So when I decide I an willing to hire Yasmine Bleeth to rub oil on me for $20 per hour a job is created?
 
Ah, now its too trivial to discuss. But not when you brought it up.
 
So at the end of each month, or whenever they release the jobs report? Do they say, "200K jobs created this month" it is really saying, "100K jobs filled and 100K job postings"?
 
Ah, now its too trivial to discuss. But not when you brought it up.

There's trivial and there's outright stupid.

Arguing a job is created when someone decides they want to hire someone to do something at some price is outright stupid.

BTW, I just decided I want to hire everyone in China to cut my lawn for $0.000001.

Bam, that created like a billion jobs. Take that Obama.
 
How are you defining "job created"? Is seeking a person to fill a position a "job created" at the time the seeking begins? Does one just need to post a Craigslist ad to create a job regardless of whether it gets filled or not?

If there's no position already existing there's nothing to fill. Seems pretty basic to me. So imo the "job" is created when the employer decides they need someone additional on their payroll. The job is filled when the employer hires someone for that job.

Back to the claim about UE benefits, how, specifically, does stopping UE benefits create a new job? The only thing I can think it does is that it puts pressure on the former recipient to take a job that pays less than what he was willing to take before. IOW, stopping UE benefits givers employers even more bargaining power over potential employees. After all, the business won't starve if person X isn't hired. But person X may very well starve if he doesn't get hired.

I'm not sure how that's two equal parties negotiating over labor prices but your side seems to like it that way.

Come on, Ksen: Get with the program! When you cut UE benefits you create desperation to get a job...any job eventually...just to keep eating and keep your kids eating. Cutting UE makes the perfect situation for someone looking to get a "job" done at the LOWEST POSSIBLE PRICE. You tie this to taking away the minimum wage and you have a perfect EMPLOYER'S ECONOMY. Listen to the wisdom of Ayn Rand and stop coddling the fucking slaves!;)
 
If there's no position already existing there's nothing to fill. Seems pretty basic to me. So imo the "job" is created when the employer decides they need someone additional on their payroll. The job is filled when the employer hires someone for that job.

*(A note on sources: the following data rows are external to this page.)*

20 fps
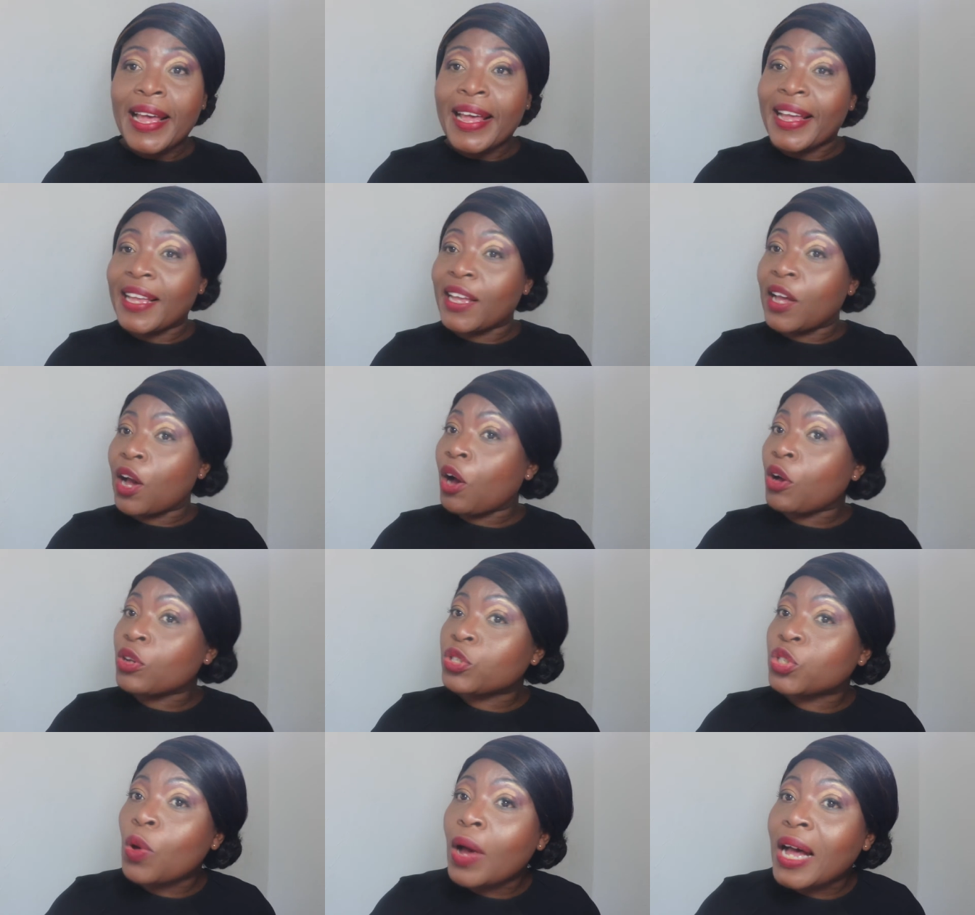It
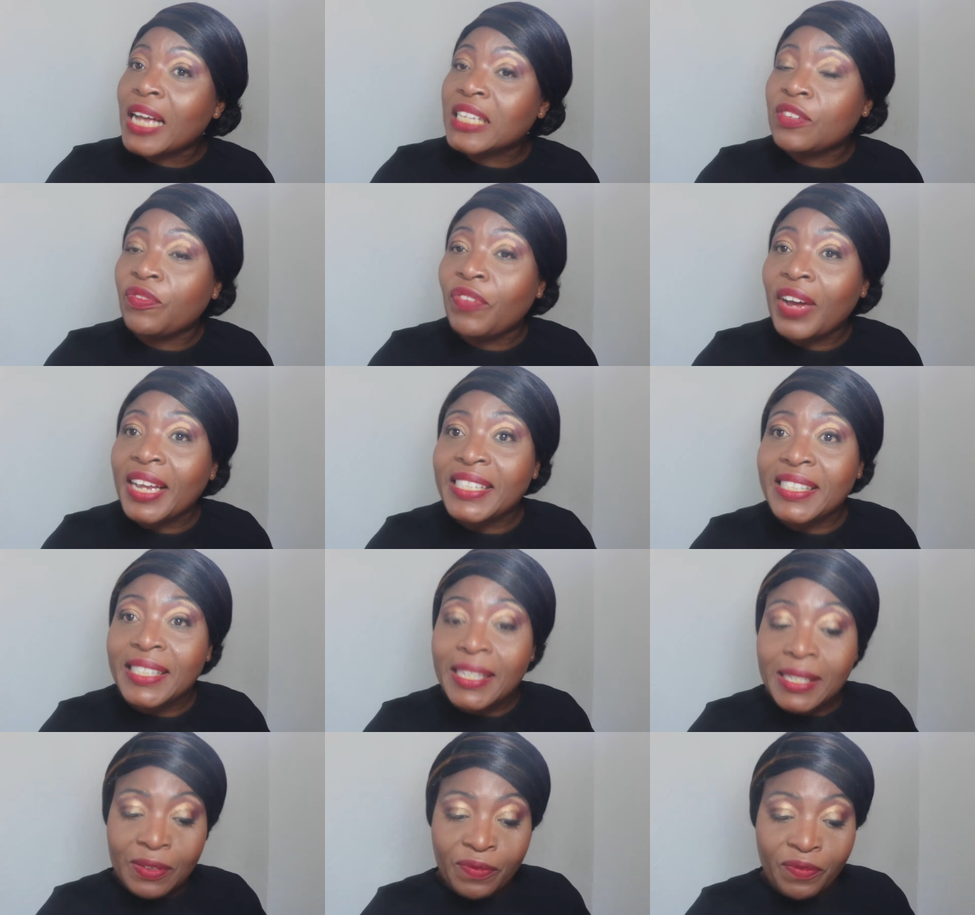also has
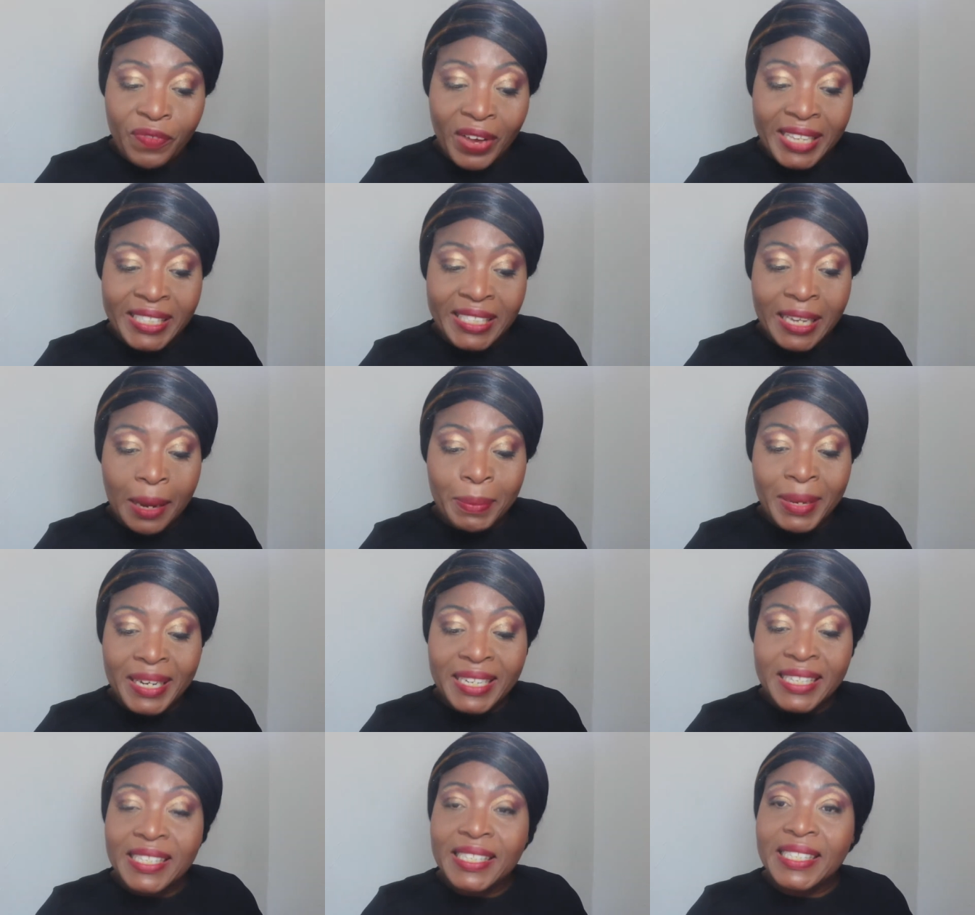vit
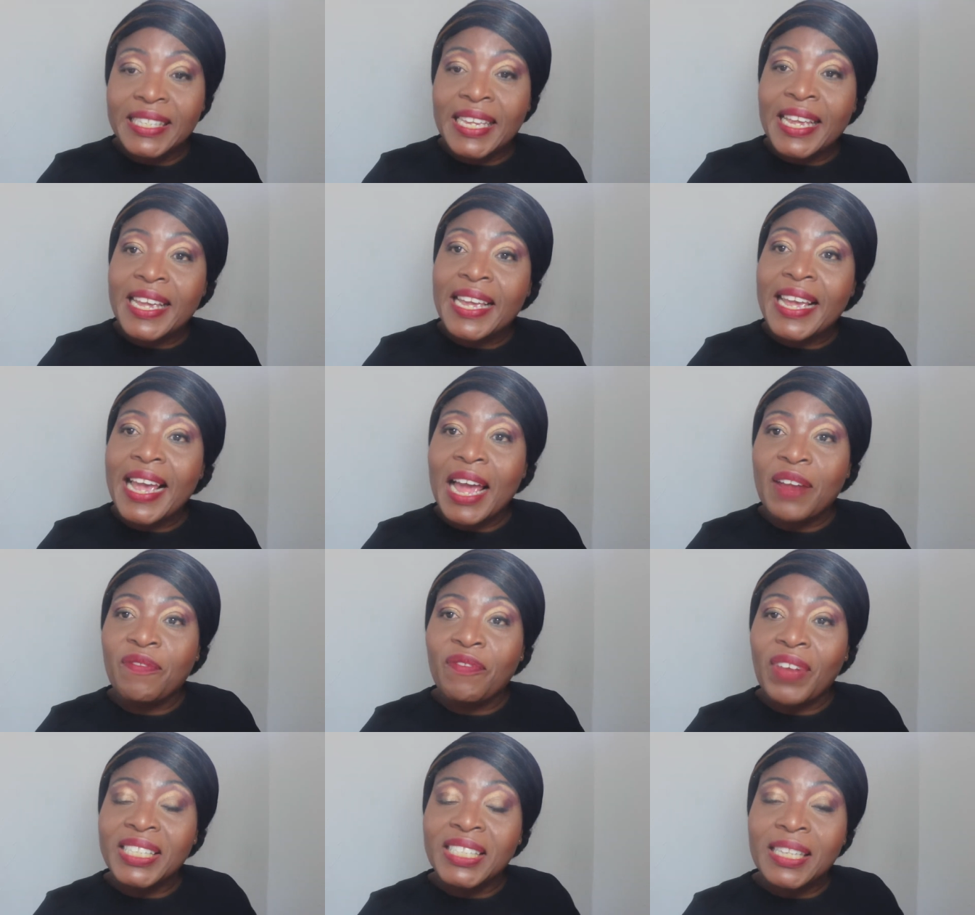vitamin C
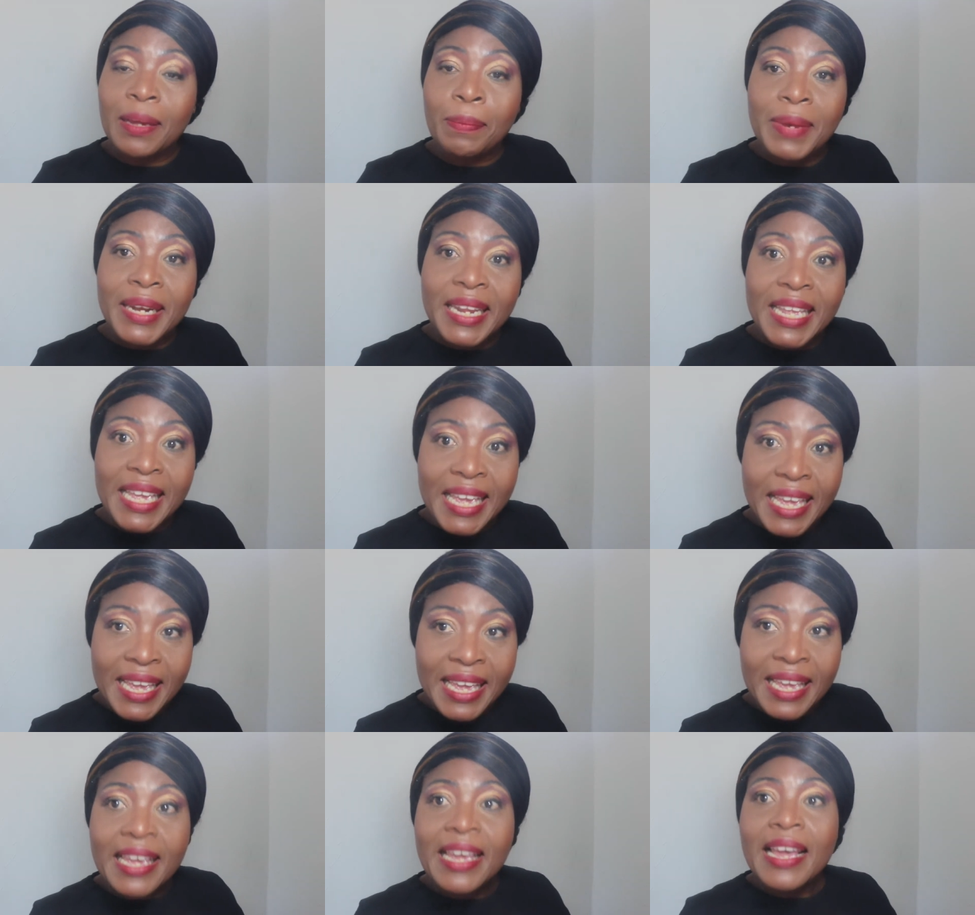and vitamin
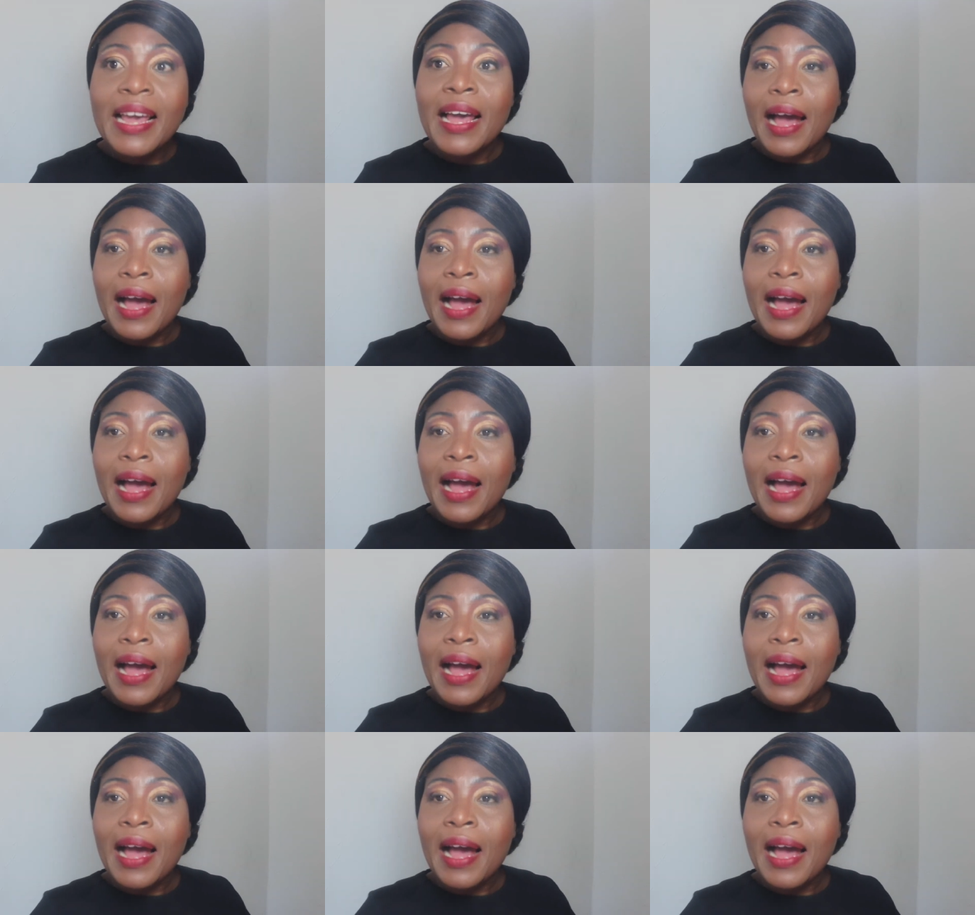E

Back to the claim about UE benefits, how, specifically, does stopping UE benefits create a new job? The only thing I can think it does is that it puts pressure on the former recipient to take a job that pays less than what he was willing to take before. IOW, stopping UE benefits givers employers even more bargaining power over potential employees. After all, the business won't starve if person X isn't hired. But person X may very well starve if he doesn't get hired.

I'm not sure how that's two equal parties negotiating over labor prices but your side seems to like it that way.

Come on, Ksen: Get with the program! When you cut UE benefits you create desperation to get a job...any job eventually...just to keep eating and keep your kids eating. Cutting UE makes the perfect situation for someone looking to get a "job" done at the LOWEST POSSIBLE PRICE. You tie this to taking away the minimum wage and you have a perfect EMPLOYER'S ECONOMY. Listen to the wisdom of Ayn Rand and stop coddling the fucking slaves!;)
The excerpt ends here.